**About this task**. Reproduce all the entries, matching the original word for word.

Information provided: Begin

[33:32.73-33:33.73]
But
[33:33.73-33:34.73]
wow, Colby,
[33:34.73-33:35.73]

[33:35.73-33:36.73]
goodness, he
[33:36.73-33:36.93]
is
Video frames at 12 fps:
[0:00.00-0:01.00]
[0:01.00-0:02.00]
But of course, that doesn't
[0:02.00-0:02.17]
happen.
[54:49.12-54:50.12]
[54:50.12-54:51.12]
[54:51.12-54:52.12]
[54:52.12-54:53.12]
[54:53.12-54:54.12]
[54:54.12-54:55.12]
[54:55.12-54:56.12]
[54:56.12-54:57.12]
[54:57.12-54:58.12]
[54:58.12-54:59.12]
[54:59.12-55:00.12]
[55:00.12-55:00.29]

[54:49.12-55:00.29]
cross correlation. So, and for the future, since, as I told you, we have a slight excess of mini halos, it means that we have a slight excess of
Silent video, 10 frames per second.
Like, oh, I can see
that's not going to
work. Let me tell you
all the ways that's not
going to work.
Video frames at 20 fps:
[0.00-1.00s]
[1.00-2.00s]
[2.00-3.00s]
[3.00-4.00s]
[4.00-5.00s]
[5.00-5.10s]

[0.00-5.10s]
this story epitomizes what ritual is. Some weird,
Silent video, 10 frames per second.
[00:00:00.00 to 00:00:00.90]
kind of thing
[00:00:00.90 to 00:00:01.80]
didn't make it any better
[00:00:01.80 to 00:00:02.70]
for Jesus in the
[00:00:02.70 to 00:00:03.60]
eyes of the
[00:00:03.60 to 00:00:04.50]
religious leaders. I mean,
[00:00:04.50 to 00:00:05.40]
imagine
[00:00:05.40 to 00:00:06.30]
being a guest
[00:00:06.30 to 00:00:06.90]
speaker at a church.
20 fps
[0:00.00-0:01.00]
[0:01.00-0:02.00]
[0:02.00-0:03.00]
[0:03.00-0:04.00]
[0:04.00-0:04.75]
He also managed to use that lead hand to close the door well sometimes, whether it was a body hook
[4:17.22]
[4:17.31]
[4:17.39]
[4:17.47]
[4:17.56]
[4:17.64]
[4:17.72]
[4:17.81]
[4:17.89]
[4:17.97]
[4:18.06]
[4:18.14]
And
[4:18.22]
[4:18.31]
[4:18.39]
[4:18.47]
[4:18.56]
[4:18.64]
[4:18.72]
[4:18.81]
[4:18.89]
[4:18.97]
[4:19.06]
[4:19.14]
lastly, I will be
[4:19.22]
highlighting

Information provided: End

**Worked solution**.
[33:32.73-33:33.73]
But
[33:33.73-33:34.73]
wow, Colby,
[33:34.73-33:35.73]

[33:35.73-33:36.73]
goodness, he
[33:36.73-33:36.93]
is
Video frames at 12 fps:
[0:00.00-0:01.00]
[0:01.00-0:02.00]
But of course, that doesn't
[0:02.00-0:02.17]
happen.
[54:49.12-54:50.12]
[54:50.12-54:51.12]
[54:51.12-54:52.12]
[54:52.12-54:53.12]
[54:53.12-54:54.12]
[54:54.12-54:55.12]
[54:55.12-54:56.12]
[54:56.12-54:57.12]
[54:57.12-54:58.12]
[54:58.12-54:59.12]
[54:59.12-55:00.12]
[55:00.12-55:00.29]

[54:49.12-55:00.29]
cross correlation. So, and for the future, since, as I told you, we have a slight excess of mini halos, it means that we have a slight excess of
Silent video, 10 frames per second.
Like, oh, I can see
that's not going to
work. Let me tell you
all the ways that's not
going to work.
Video frames at 20 fps:
[0.00-1.00s]
[1.00-2.00s]
[2.00-3.00s]
[3.00-4.00s]
[4.00-5.00s]
[5.00-5.10s]

[0.00-5.10s]
this story epitomizes what ritual is. Some weird,
Silent video, 10 frames per second.
[00:00:00.00 to 00:00:00.90]
kind of thing
[00:00:00.90 to 00:00:01.80]
didn't make it any better
[00:00:01.80 to 00:00:02.70]
for Jesus in the
[00:00:02.70 to 00:00:03.60]
eyes of the
[00:00:03.60 to 00:00:04.50]
religious leaders. I mean,
[00:00:04.50 to 00:00:05.40]
imagine
[00:00:05.40 to 00:00:06.30]
being a guest
[00:00:06.30 to 00:00:06.90]
speaker at a church.
20 fps
[0:00.00-0:01.00]
[0:01.00-0:02.00]
[0:02.00-0:03.00]
[0:03.00-0:04.00]
[0:04.00-0:04.75]
He also managed to use that lead hand to close the door well sometimes, whether it was a body hook
[4:17.22]
[4:17.31]
[4:17.39]
[4:17.47]
[4:17.56]
[4:17.64]
[4:17.72]
[4:17.81]
[4:17.89]
[4:17.97]
[4:18.06]
[4:18.14]
And
[4:18.22]
[4:18.31]
[4:18.39]
[4:18.47]
[4:18.56]
[4:18.64]
[4:18.72]
[4:18.81]
[4:18.89]
[4:18.97]
[4:19.06]
[4:19.14]
lastly, I will be
[4:19.22]
highlighting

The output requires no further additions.